Steil linked that change to "agentic AI". He described it as the use of specialised agents trained on company data for narrower tasks. He gave examples such as running engineering simulations overnight and summarising insights from customer service interactions. He argued that businesses will judge these tools on productivity, quality and output experienced by teams.
Adaptive workflows
Steil said workplace systems will begin to adapt to staff, rather than the other way around. He described longstanding business processes as layered with manual steps and built around outdated structures. He said AI-driven optimisation will change how work moves through organisations.
He said tasks will re-route based on availability, context and urgency. He also said administrative work will compress in the background and that systems will coordinate with less direct human intervention. He positioned the change as a way for staff to spend more time on judgement, creativity and empathy.
Steil said organisations that recognise this transition early will redesign work around individual strengths rather than fixed processes. He described the change as a move towards a more "human-centric" era of productivity, with less time spent on the mechanics of work.
Trust focus
Steil said trust will become a differentiator in business technology as AI systems take on more autonomy. He argued that the market will place less emphasis on model speed or scale, and more on accountability and control.
"In the race to build the smartest AI, the next big competitive edge won't come from more data, faster models, or more advanced algorithms - it will come from trust," said Steil.
He said questions about control will shape adoption decisions. He pointed to design choices around data, transparency and user agency. He said some organisations will build mechanisms that give users more control over how AI gets used. He also said participation should be a deliberate choice rather than a default setting.
Steil said transparency and consent will influence whether tools become embedded in daily routines. He also said regulation will play a role as policy frameworks mature.
Towards autonomy
Steil also described an evolution in IT and business operations from reactive support to proactive prevention and, later, autonomous action. He said technology has historically helped organisations respond faster once problems appear. He said analytics, machine learning and connected intelligence will shift that model.
"For years, the technology story has been one of response. Systems existed to help humans react faster - fixing issues, closing gaps, solving problems once they appeared. But that reactive model is already being rewritten," said Steil.

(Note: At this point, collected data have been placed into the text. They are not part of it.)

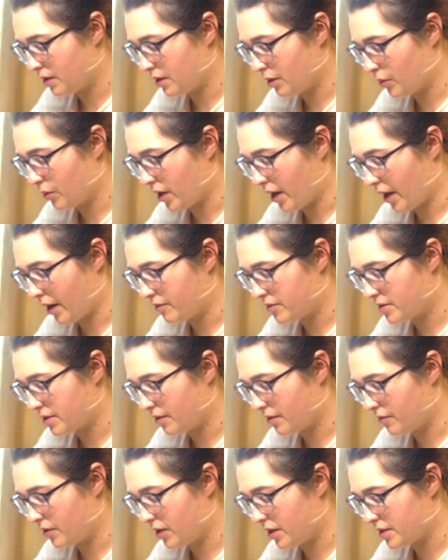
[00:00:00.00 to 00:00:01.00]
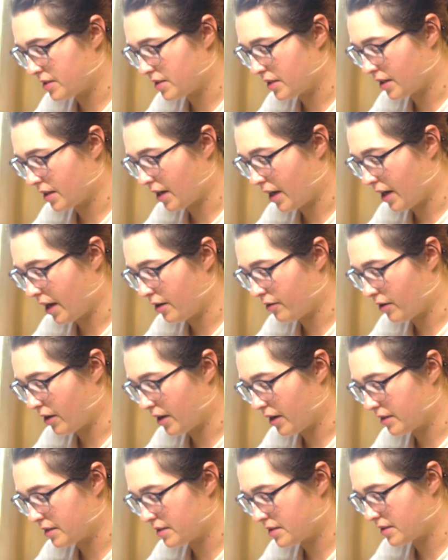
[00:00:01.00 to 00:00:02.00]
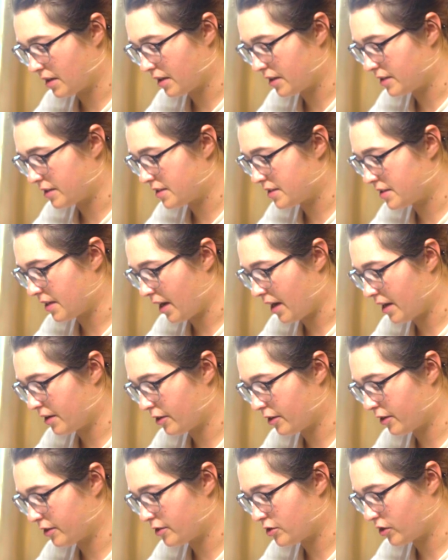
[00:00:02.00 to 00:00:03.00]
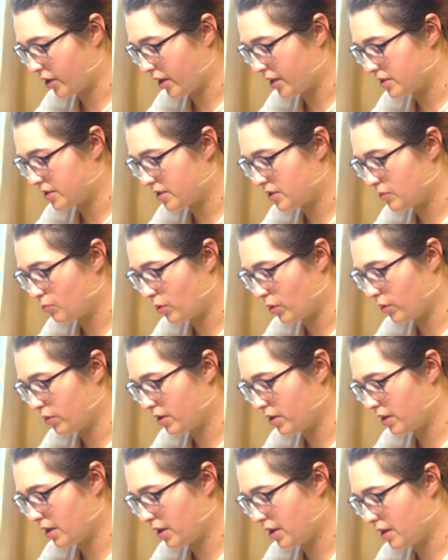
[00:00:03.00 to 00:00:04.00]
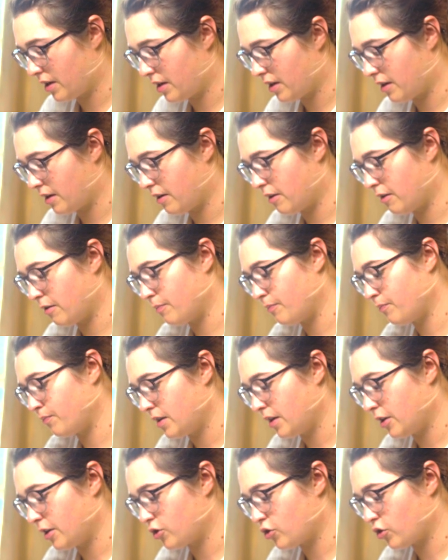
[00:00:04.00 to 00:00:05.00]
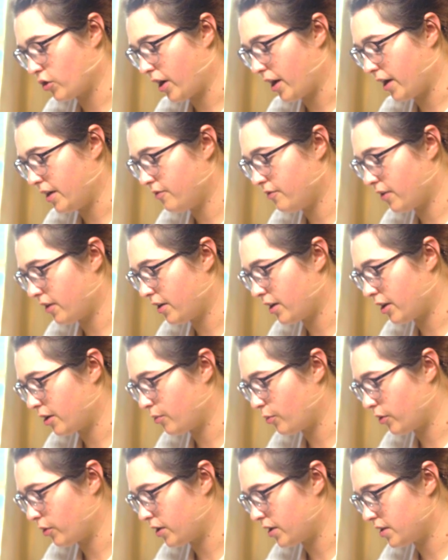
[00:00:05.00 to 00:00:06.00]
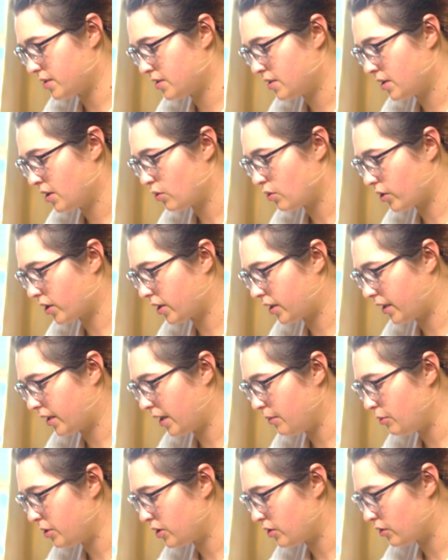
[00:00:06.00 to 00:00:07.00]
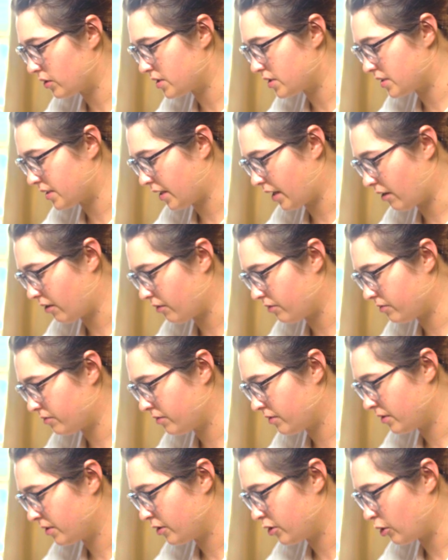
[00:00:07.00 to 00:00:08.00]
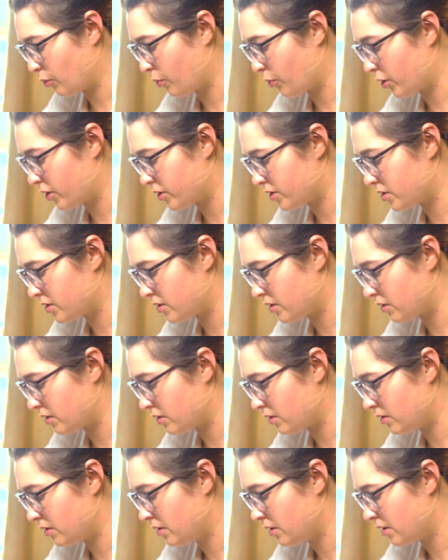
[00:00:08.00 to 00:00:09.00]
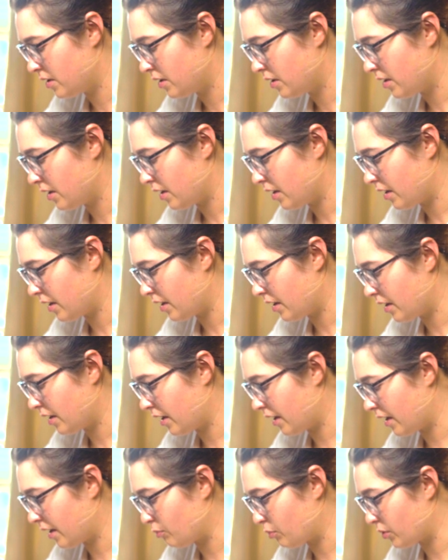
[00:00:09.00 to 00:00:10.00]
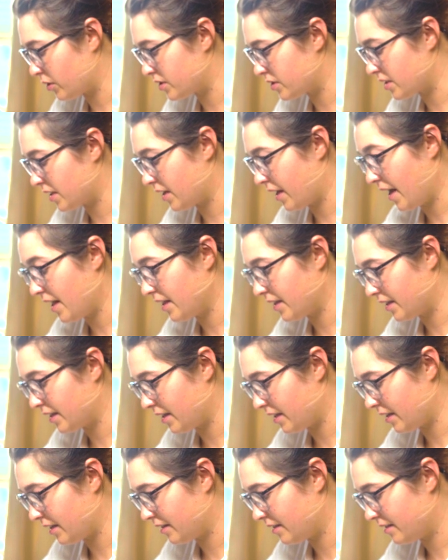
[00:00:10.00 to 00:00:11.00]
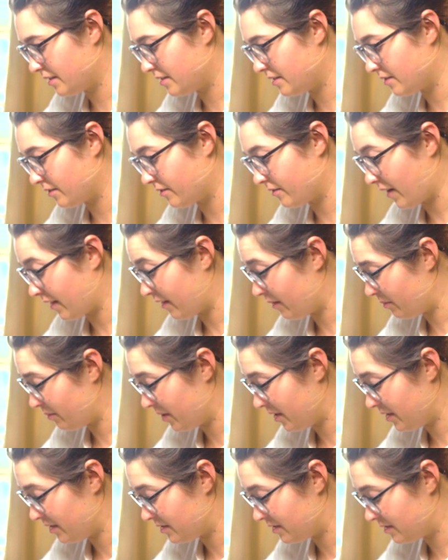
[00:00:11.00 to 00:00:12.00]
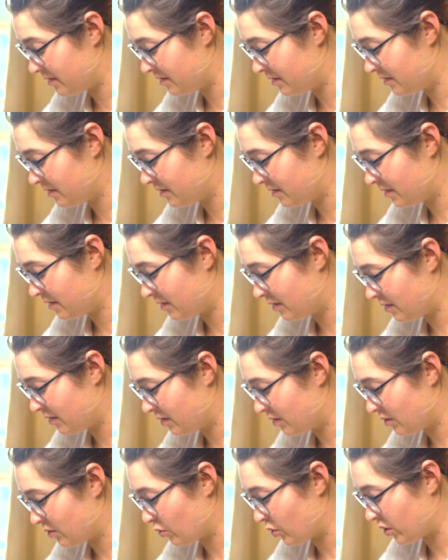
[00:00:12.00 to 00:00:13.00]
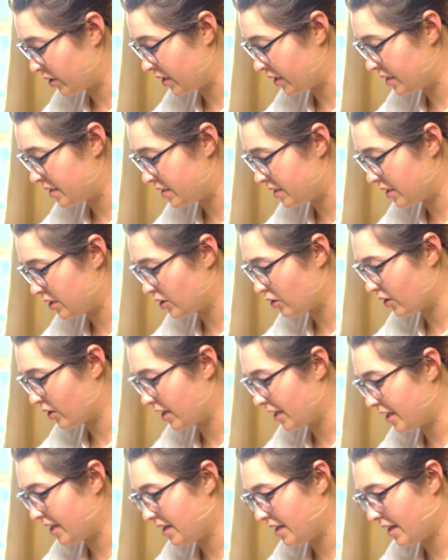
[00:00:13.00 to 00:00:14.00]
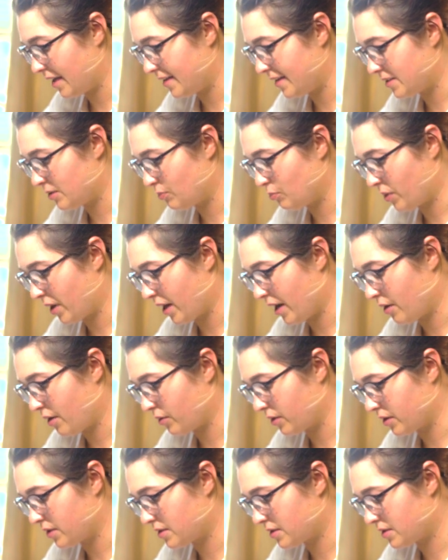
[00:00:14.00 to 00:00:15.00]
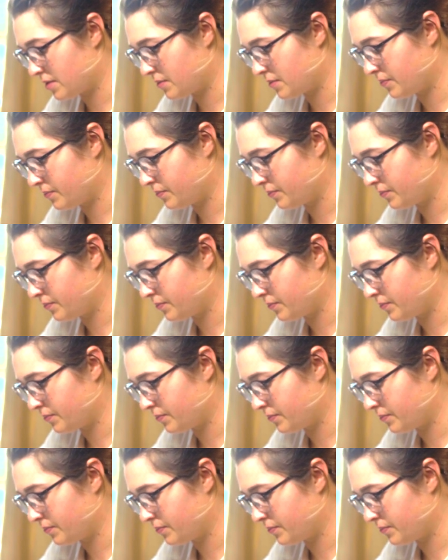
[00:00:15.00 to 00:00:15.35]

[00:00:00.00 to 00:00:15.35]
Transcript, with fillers: Then we have some Venus and Chiron, Sun and Saturn transits, both in a trine, very harmonious. Reclaiming yourself, your personal and personality development, releasing your innate powers.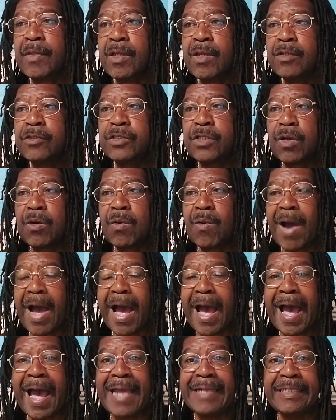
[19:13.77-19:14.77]
So
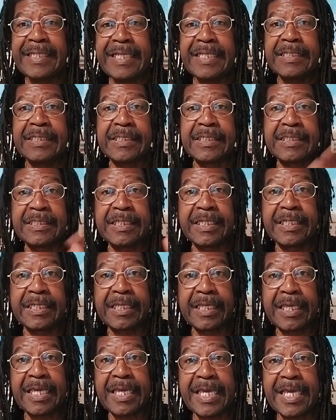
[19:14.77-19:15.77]
I needed to
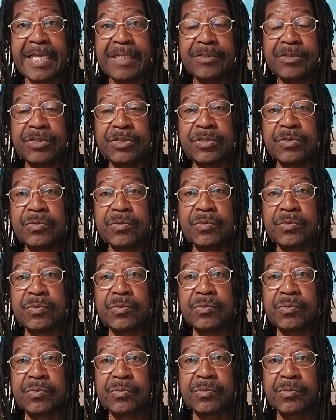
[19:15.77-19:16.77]
get
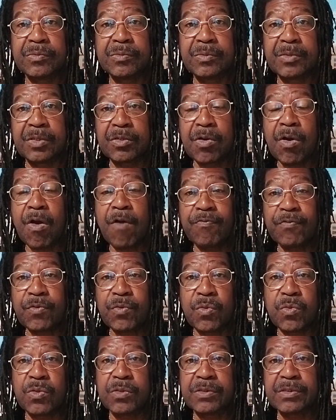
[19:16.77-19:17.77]
into the golf
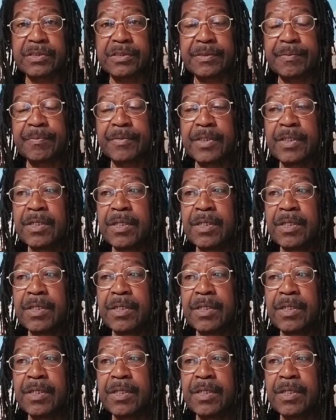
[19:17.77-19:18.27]
course.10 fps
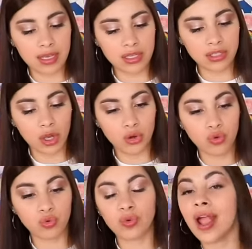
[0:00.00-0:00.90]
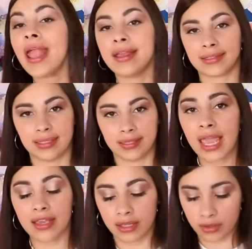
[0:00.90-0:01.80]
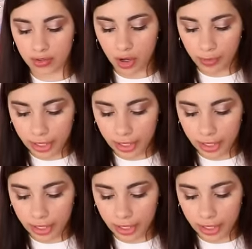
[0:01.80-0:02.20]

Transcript: is great. Thank you soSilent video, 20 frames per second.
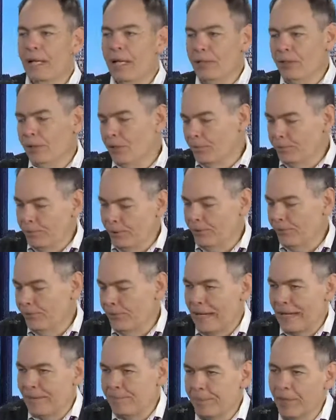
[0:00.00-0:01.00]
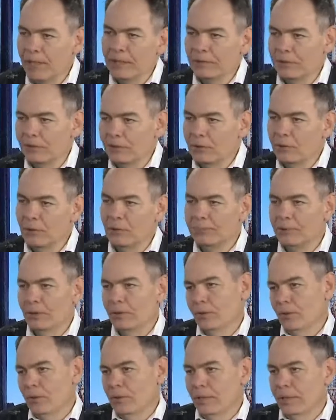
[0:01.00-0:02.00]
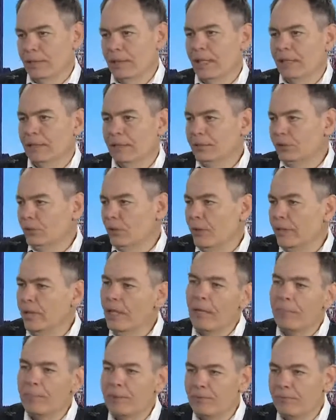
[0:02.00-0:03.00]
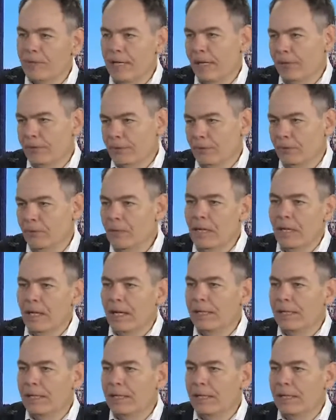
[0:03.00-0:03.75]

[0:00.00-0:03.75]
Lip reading: and you can put $5 into a crypto coin that's going up in value,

He said organisations will increasingly predict and prevent issues before they occur. He also said systems will identify patterns, flag early warning signs and suggest fixes in real time. He said this approach will reduce disruptions and free time for work he described as innovation rather than maintenance.
Steil said the rise of agentic AI points to more autonomy, where systems resolve problems independently within boundaries set by humans. He said people will remain in control through goals and limits, while self-directed agents handle more day-to-day problem-solving.
Regulatory pace
Steil said AI regulation will accelerate, and he described a debate between tight restrictions and lighter oversight. He said AI remained in an experimental phase and that governance should follow practical lessons from real deployments.
"The global conversation around AI regulation is at a critical crossroads. Some argue for tight restrictions to contain risk; others advocate a lighter touch to allow innovation to flourish. The truth is, both are necessary," said Steil.
He said countries and companies that balance innovation with responsibility will set standards for the next stage of adoption. He presented this balance as a factor in whether AI becomes a sustained economic driver or another cycle of overinvestment.
"Striking that balance will determine whether AI becomes a sustained economic driver or another overhyped cycle," said Steil.